■ TASK ITEM
Write out the whole listing below exactly, skipping each picture.

■ RECORDS
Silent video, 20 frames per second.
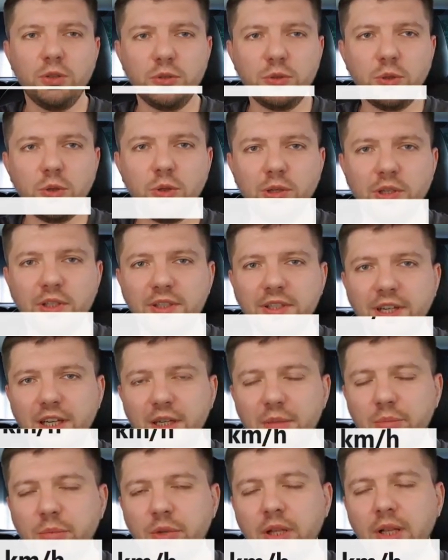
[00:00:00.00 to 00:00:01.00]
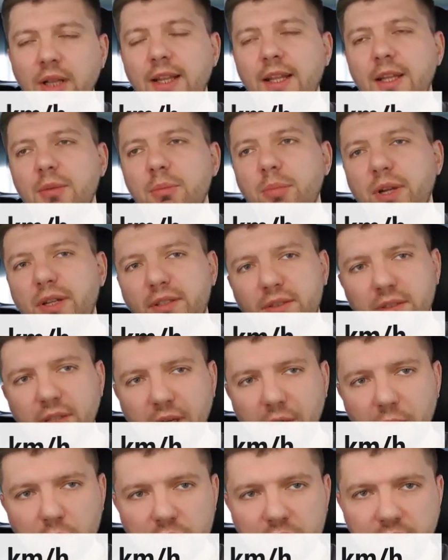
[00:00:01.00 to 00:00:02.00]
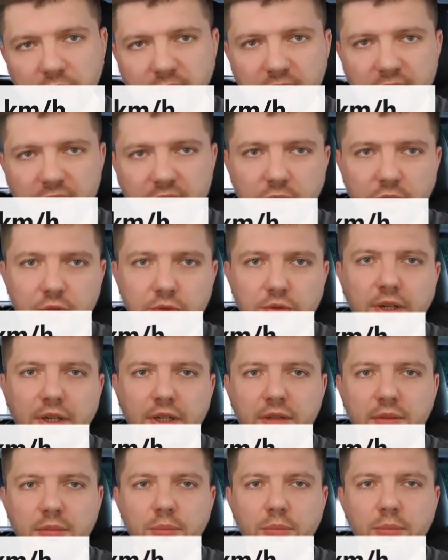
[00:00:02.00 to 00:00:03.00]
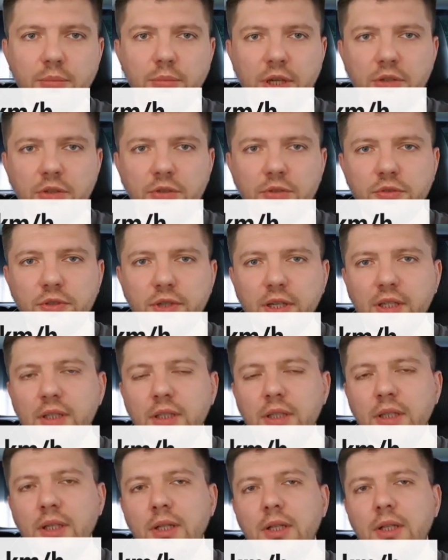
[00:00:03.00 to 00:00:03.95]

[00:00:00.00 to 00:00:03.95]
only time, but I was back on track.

■ FINAL ANSWER
Silent video, 20 frames per second.
[00:00:00.00 to 00:00:01.00]
[00:00:01.00 to 00:00:02.00]
[00:00:02.00 to 00:00:03.00]
[00:00:03.00 to 00:00:03.95]

[00:00:00.00 to 00:00:03.95]
only time, but I was back on track.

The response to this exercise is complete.